Copy nothing but the text: reproduce each line of the listing exactly and leave the pictures out.

DATASET CONTENT:
--- START ---
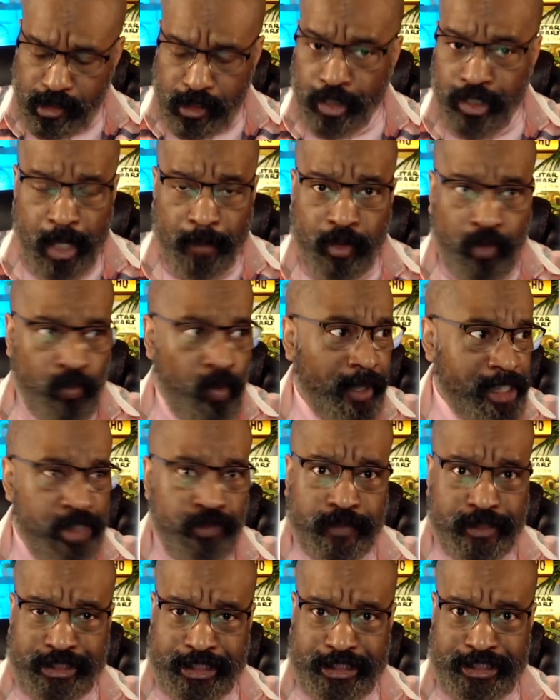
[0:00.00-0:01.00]
number one, he
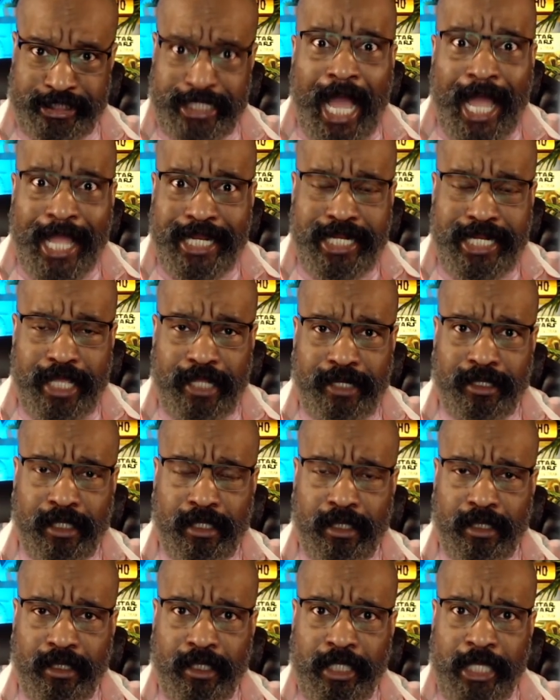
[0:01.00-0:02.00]
was indicted,
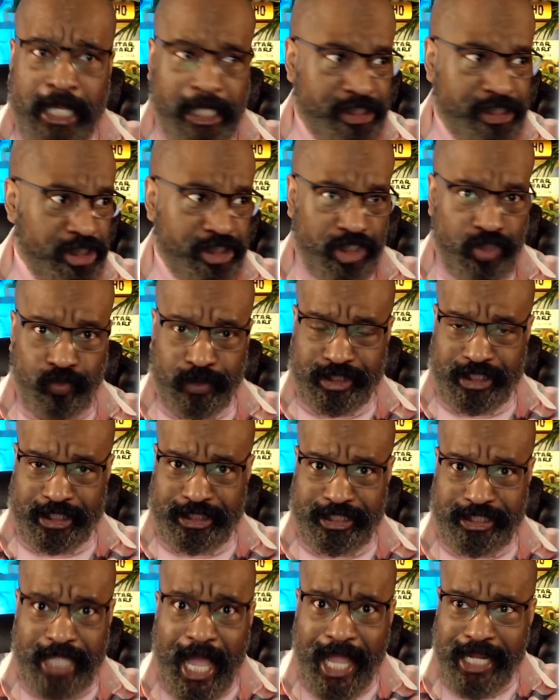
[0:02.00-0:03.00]
and since he was
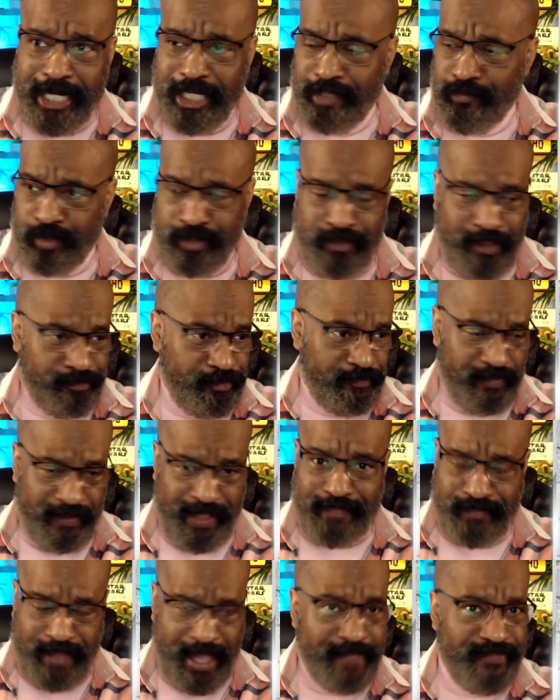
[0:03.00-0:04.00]
indicted,
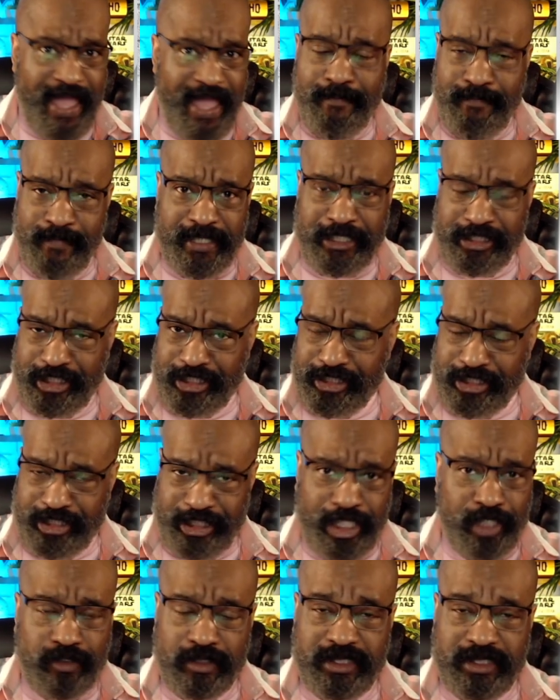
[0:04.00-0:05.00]
that means he's
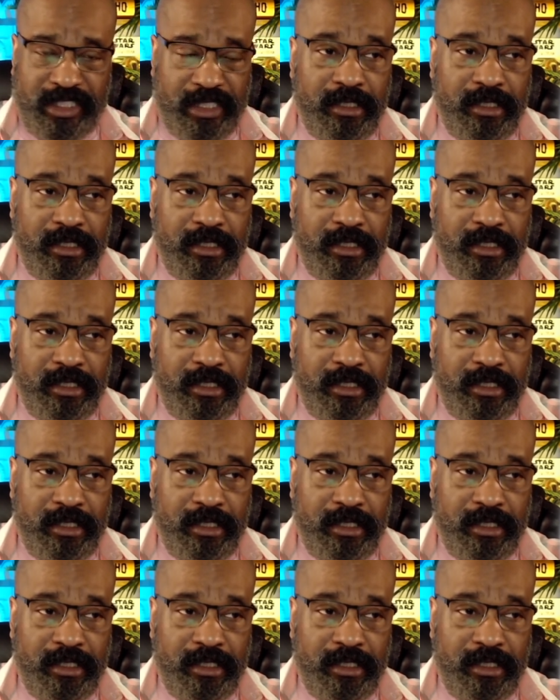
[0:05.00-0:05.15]
guilty.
--- END ---
RESPONSE TO THIS EXERCISE:
[0:00.00-0:01.00]
number one, he
[0:01.00-0:02.00]
was indicted,
[0:02.00-0:03.00]
and since he was
[0:03.00-0:04.00]
indicted,
[0:04.00-0:05.00]
that means he's
[0:05.00-0:05.15]
guilty.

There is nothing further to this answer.